Старое пианино (Лазарева) - страница 17

Справа у окна, зашторенного тяжелыми гардинами, стояло старинное пианино красного дерева. Внешне пианино хорошо сохранилось, было украшено бронзовыми подсвечниками и художественной гравировкой по дереву.

Сила Михалыч двинулся прямиком к пианино.

— Вот, собственно, ради чего мы пришли, — сказал он.

Мужчины выстроились полукругом перед инструментом.

— Что вы об этом думаете? — обратился к Максиму Сила Михалыч и ткнул коротким пальцем в сторону пианино.

Максим подошел ближе и погладил полированное дерево рукой.

— Похоже на «Шрёдер», — сказал он. — Вторая половина девятнадцатого века, семидесятые или восьмидесятые годы.
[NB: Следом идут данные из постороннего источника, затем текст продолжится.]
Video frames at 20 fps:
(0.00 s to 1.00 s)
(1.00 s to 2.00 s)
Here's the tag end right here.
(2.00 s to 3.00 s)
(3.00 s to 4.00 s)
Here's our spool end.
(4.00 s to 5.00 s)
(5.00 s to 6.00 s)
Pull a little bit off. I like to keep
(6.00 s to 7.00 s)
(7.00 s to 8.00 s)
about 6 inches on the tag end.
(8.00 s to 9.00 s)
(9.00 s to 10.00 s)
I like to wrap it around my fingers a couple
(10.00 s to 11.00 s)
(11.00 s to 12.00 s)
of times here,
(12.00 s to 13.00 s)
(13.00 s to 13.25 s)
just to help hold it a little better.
Я угадал? — спросил он Веренского.

Тот стоял рядом и натурально трясся.

— Н-не могу вам с-сказать, — тихо проговорил он. — Знаю одно: пианино было в этом доме с незапамятных времен. Долгое время оно стояло в зале, когда здесь был пансионат. Культмассовик бренчал на нем фокстроты, польки, вальсы. Случалось, жены партработников музицировали…

— То есть как это? — удивился Максим. — Не знаете производителя? А на крышке что?
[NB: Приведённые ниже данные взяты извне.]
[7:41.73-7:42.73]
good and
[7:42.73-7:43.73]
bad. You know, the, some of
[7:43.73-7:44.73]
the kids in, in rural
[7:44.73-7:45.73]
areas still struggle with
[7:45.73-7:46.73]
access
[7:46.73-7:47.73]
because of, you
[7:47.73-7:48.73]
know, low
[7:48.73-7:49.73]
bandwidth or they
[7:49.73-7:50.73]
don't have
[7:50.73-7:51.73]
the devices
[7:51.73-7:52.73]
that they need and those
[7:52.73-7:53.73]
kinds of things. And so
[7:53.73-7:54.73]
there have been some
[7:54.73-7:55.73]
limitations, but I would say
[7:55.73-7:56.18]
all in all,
— Не трогайте, — вдруг взвизгнул Веренский и прижал крышку обеими ладонями, глядя на Максима с ужасом.

— Э, батенька, так дело не пойдет, — вмешался Сила Михалыч. — Крышку открыть придется. Вы же сами хотели, чего уж теперь.

— Да как так можно, без подготовки? — лихорадочно зашептал Веренский. Сейчас он особенно походил на безумного. — Мне надо собраться с духом, укрепиться, я не ждал вас сегодня, я не готов еще…

— Вася, голубчик, займись несчастным, посиди с ним на диване, попридержи, если что. Нервишки у вас, Леонид Ефимыч, ни к… тьфу!.. договоришься тут с вами.

Максим поднял крышку и присвистнул. Вместо ожидаемой надписи он увидел на красном дереве какие-то странные письмена. Максим внимательно разглядывал искусную гравировку, очень красивую, с завитушками, напоминавшую художественный узор, но все же это были буквы, невиданные, не похожие ни на один из существующих алфавитов. Слов было шесть, что выглядело необычным для обозначения фирмы. Они вились над клавиатурой длинной непонятной фразой.

— Сыграйте нам что-нибудь, Максим Евгеньевич, усладите наш слух, — сказал Сила Михалыч, сопроводив предложение вдохновенным жестом. — Что-нибудь этакое из Шопена, мазурку, например.

— Вы шутите, — засмеялся Максим. — Я играю на совершенных инструментах, лучших образцах мировых производителей, а это, извините, уже «топчан», как говорят профессионалы. Наверняка разболтанные колки, трещины в деке. Такой антиквариат хорош лишь как мебель, время, несомненно, сделало свое дело, да еще, по выражению Леонида Ефимыча, на нем «бренчали» все, кому ни лень. Нет уж, давайте я не буду травмировать ни ваш слух, ни свой собственный.